A plan by the Organization of Petroleum Exporting Countries to pump more oil failed to tame markets Monday, and OPEC's president warned of a looming worldwide energy crisis if consuming nations don't produce and refine more petroleum.
Some analysts are predicting oil prices of $40 a barrel and $2-a-gallon gasoline, especially if a cold winter hits. Worldwide inventories of gasoline and home heating oil are extremely low, which causes prices to surge with oil price increases or even minor production or supply disruptions.
"The hard, cold reality is OPEC may not be able to stop this ball that is rolling downhill," said Phil Flynn, senior energy analyst with the Chicago brokerage firm Alaron Trading. "This could be the beginning of the end for the gas-guzzling generation."

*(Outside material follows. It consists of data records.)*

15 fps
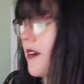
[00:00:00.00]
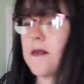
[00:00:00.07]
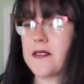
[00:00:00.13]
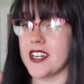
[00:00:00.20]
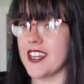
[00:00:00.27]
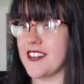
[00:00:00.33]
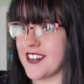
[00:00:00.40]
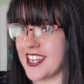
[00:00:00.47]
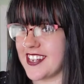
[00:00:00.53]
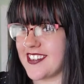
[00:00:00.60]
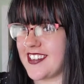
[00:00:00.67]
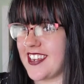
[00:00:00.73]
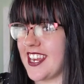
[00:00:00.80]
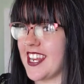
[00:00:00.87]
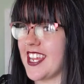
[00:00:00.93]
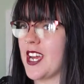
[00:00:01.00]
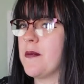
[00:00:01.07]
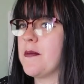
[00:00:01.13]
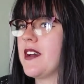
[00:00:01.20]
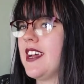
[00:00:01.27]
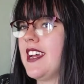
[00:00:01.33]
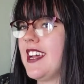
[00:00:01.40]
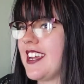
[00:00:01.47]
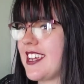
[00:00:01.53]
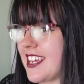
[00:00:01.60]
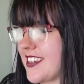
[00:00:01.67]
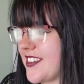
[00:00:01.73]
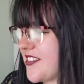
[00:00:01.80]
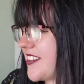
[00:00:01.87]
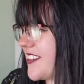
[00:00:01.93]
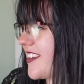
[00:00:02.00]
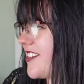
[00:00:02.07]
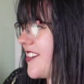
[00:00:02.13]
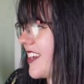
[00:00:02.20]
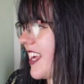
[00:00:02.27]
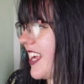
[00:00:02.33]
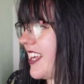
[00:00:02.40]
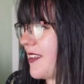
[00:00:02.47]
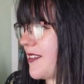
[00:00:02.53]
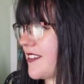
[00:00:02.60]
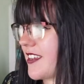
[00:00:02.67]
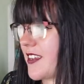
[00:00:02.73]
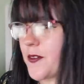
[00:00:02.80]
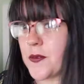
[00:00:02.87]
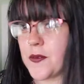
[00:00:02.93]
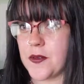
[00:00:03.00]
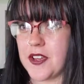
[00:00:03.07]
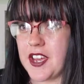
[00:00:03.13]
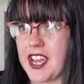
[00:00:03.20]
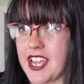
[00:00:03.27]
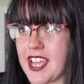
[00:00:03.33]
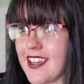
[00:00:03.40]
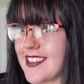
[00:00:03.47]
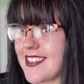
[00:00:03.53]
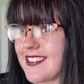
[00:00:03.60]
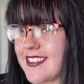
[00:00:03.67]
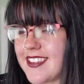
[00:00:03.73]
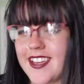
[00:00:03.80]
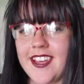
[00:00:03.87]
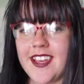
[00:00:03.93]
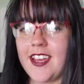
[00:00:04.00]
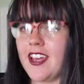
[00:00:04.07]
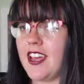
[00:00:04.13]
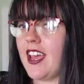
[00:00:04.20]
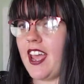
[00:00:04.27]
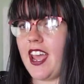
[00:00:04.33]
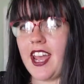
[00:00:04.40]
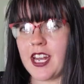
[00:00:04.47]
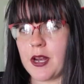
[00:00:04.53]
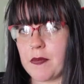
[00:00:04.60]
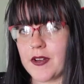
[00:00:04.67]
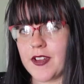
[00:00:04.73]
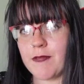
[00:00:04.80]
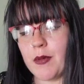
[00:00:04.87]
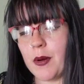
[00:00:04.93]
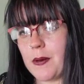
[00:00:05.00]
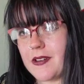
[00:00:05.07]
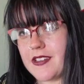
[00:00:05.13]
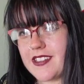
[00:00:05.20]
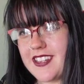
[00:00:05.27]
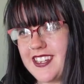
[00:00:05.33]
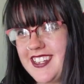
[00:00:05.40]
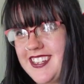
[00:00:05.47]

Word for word: I'm going to go get to tidying up, get to researching, and I'll see you, I guess, in a brief moment.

OPEC agreed Sunday to boost production by 800,000 barrels a day at a time when oil traders were predicting that 1 million to 1.5 million additional barrels are needed to rebuild scant inventories of gasoline and heating oil and to bring oil futures prices down from levels last seen during the Persian Gulf crisis. Oil analysts expect only about 200,000 new barrels to reach market because OPEC members are already pumping more than their formal allotments.
OPEC ministers, defending their third production increase this year at a flurry of news conferences after their meeting in Vienna, Austria, said they are ready to boost output again if oil prices don't fall. But the ministers blamed continuing "confusion in the oil market" on bottlenecks in the refining industry, speculation in the futures market and heavy taxes on petroleum products -- factors all beyond the cartel's sway.
"The world is facing a possible energy crisis and OPEC alone simply doesn't have the power to control it," said Ali Rodriguez, Venezuela's minister of energy and mines and president of the 11-nation cartel. "There isn't a big risk in the short term, but we could see $40 oil if there's a cold winter."
The head of an international energy watchdog said uncertainties surrounding OPEC's move may have made the oil market even more volatile, a fear backed up by trading Monday on the oil futures market. The U.S. benchmark price for October contract West Texas intermediate crude rose $1.51 to $35.14 a barrel on the New York Mercantile Exchange.
The world "clearly needs more oil," said Robert Priddle, executive director of the International Energy Agency in Paris. "The producers say they have set themselves the objective of achieving stability through unilateral market management. So far they have achieved just the reverse," causing prices to soar in the last 21 months from a $10-per-barrel low brought about by previous OPEC decisions to reduce production, he said.
The upward spiral in oil prices continues to be felt by consumers. In San Francisco, the average price of self-serve regular gasoline already has cruised into the $2 neighborhood -- $2.02 a gallon to be exact on Monday -- according to the AAA Fuel Gauge Report.
Nationwide, the average for self-serve regular rose to $1.56 from $1.53, based on a weekly survey of 800 gasoline stations by the information arm of the U.S. Energy Department.
Meanwhile, high fuel prices have led in recent days to fuel surcharges for airline passengers and for package and freight shippers, raising concerns about long-term economic affects.